From something-for-nothing to nothing-for-something

Customers should also not forget that many of them are sitting on shelfware licenses that they can trade for subscriptions. However, it is also important that customers don’t trade shelfware licenses for shelfware subscriptions! This is an excellent opportunity for customers to expand their HCM and/or Talent Management technology usage without investing significantly more costs. It is an ideal time for customers to begin to consider using additional Talent Management processes within their organization to enhance their competitive edge.

Hidden costs

One thing that isn’t included in this deal is the implementation and integration costs. Although subscriptions of a higher nature provide additional software services, this software still needs to be implemented and – if retaining SAP as the core system of record – integrated with SAP HCM. It is important for customers to understand that there will be these one-off costs. I don’t expect customers to have any additional on-going costs to manage the integration as they have on-going maintenance costs that will be gone with the transition to the Cloud.

Bottom Line

This is a good move by SAP to increase adoption of their Cloud solutions as well as provide customers with the latest-and-greatest software.

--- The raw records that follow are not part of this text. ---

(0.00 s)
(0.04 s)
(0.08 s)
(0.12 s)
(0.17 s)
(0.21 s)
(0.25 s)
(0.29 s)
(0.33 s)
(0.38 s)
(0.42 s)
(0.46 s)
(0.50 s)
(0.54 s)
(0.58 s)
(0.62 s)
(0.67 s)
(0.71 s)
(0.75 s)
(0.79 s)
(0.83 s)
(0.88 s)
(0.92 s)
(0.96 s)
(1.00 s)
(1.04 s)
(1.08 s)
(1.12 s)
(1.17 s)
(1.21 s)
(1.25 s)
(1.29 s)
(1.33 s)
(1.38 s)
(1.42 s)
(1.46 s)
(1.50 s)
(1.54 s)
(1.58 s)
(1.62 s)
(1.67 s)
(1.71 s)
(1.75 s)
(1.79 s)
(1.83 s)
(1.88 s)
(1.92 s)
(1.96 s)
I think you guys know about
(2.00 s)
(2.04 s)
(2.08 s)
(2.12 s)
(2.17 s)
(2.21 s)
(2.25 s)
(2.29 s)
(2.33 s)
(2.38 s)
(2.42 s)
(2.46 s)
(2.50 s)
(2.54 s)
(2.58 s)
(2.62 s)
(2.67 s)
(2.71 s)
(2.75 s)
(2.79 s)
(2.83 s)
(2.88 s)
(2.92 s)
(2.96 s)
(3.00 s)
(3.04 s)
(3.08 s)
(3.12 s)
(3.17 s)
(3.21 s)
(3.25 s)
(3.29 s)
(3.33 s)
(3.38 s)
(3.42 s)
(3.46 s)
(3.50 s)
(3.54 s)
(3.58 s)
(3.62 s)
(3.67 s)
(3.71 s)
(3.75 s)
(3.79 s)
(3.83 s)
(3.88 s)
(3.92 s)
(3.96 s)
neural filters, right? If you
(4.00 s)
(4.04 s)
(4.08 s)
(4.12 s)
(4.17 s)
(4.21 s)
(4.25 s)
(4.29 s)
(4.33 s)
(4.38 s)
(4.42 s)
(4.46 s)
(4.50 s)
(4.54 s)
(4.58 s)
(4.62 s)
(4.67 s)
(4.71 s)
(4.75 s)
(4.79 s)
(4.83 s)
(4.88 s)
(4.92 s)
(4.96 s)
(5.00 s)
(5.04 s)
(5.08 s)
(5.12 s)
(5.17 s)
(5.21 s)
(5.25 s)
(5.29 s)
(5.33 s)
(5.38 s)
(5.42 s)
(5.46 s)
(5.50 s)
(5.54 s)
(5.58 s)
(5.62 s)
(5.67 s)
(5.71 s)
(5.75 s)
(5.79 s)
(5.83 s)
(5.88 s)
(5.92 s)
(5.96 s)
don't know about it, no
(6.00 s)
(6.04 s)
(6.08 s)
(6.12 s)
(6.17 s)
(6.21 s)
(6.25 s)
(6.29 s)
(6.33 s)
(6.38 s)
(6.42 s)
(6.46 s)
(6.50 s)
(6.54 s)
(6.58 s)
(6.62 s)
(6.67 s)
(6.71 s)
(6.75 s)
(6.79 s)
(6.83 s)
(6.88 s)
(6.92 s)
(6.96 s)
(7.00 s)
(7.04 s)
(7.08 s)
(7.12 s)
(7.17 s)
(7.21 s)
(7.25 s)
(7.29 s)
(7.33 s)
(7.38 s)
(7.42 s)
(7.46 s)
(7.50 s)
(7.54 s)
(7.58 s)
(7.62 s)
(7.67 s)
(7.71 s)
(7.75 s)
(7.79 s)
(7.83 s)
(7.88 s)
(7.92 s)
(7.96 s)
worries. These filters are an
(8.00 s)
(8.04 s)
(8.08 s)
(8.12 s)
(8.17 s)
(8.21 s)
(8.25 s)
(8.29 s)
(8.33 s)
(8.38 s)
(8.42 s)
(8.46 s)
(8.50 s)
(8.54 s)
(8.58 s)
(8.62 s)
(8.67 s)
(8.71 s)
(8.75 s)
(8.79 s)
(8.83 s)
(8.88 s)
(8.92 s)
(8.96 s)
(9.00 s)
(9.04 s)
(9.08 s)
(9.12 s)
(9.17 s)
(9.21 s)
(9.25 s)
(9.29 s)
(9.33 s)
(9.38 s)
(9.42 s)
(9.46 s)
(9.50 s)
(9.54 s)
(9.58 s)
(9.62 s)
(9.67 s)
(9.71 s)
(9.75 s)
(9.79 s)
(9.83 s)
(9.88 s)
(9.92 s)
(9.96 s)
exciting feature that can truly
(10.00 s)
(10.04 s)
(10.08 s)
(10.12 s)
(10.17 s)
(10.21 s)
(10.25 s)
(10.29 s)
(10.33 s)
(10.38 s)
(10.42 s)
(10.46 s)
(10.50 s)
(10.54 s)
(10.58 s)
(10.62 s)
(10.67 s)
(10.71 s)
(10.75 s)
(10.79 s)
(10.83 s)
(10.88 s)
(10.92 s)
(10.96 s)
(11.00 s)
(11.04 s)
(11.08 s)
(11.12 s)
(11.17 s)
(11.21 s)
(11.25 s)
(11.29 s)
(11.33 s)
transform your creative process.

Moving to the Cloud provides customers with enhanced innovation, usability, and scalability and – more importantly – presents an opportunity to revisit existing business processes and introduce new Talent Management processes. It also gives customers with shelfware licenses the chance to swap them for services that will provide real value.

*Updated: Full terms can be found here [S-user required]. Interesting terms include a minimum 5-year subscription and license audit.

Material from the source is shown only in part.